EXERCISE DIRECTIONS ▸ Please repeat nothing except the lines from the one containing "[0:03.00-0:04.00]" through the end of the records, exactly and without pictures.

DATA FOR REVIEW ▸
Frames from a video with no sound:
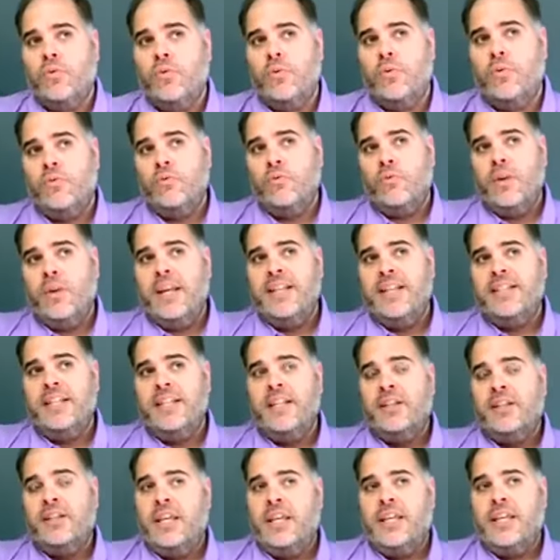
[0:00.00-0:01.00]

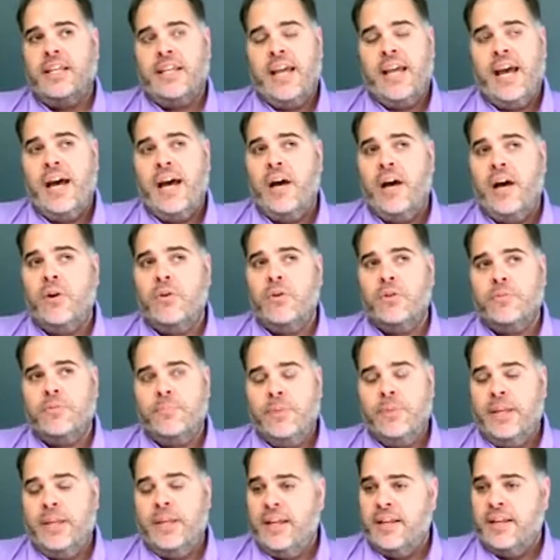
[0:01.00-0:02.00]
raising like cows,
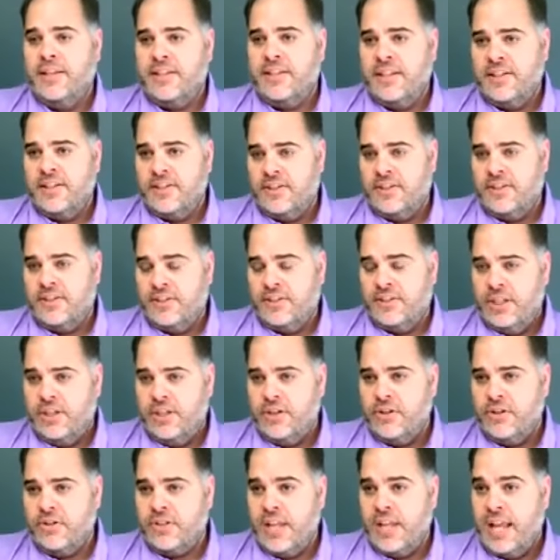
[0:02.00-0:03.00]
pigs, and
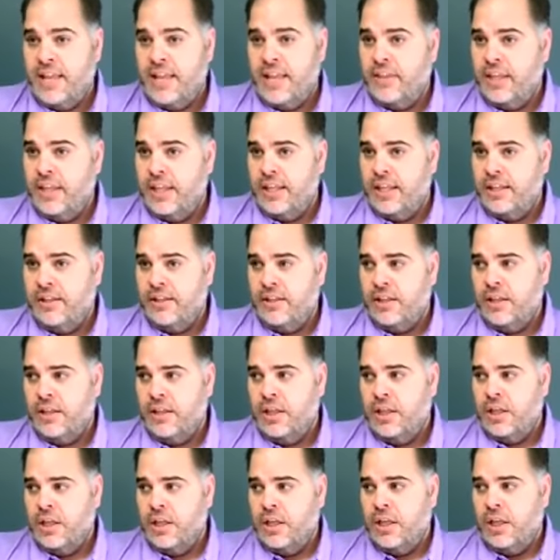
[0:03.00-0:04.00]
steers, and then
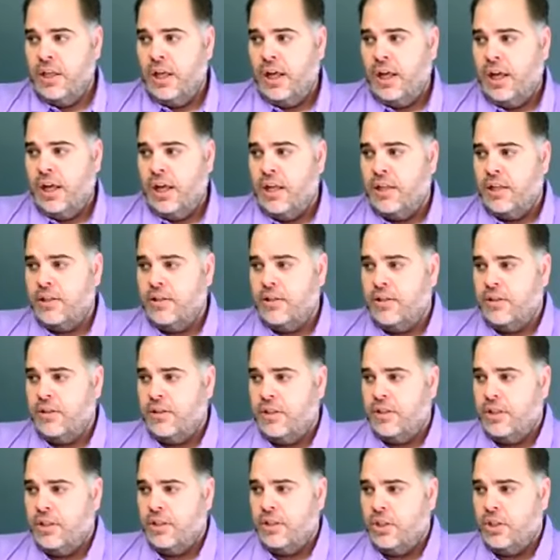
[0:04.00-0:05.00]

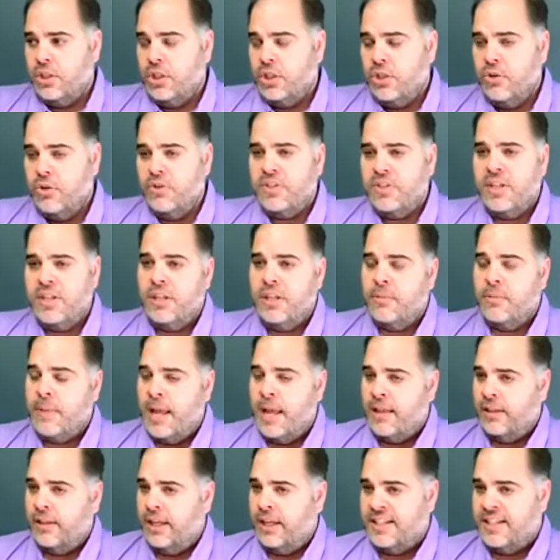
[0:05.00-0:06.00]
using them
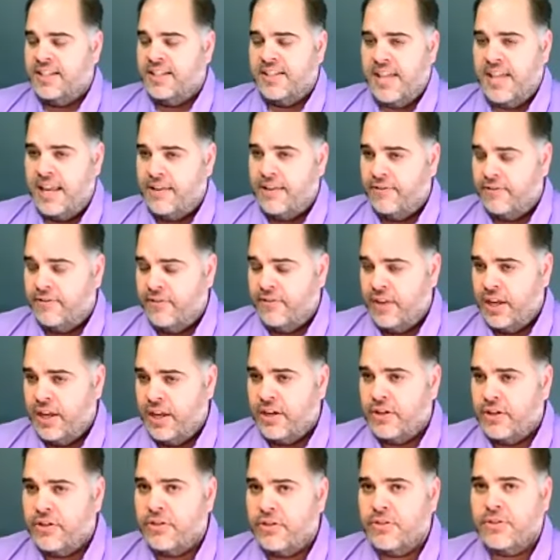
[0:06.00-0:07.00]
at like state
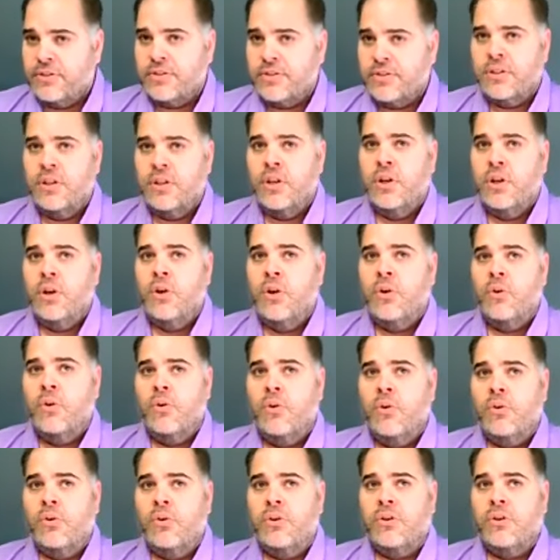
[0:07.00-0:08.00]
fairs
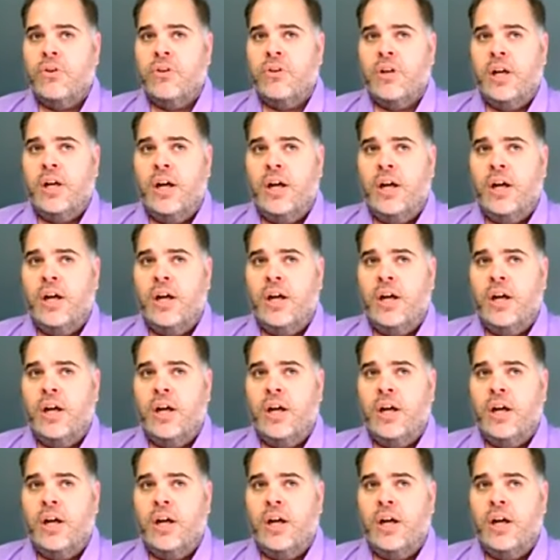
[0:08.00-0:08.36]
or,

REPLY TO THE EXERCISE ▸
[0:03.00-0:04.00]
steers, and then
[0:04.00-0:05.00]

[0:05.00-0:06.00]
using them
[0:06.00-0:07.00]
at like state
[0:07.00-0:08.00]
fairs
[0:08.00-0:08.36]
or,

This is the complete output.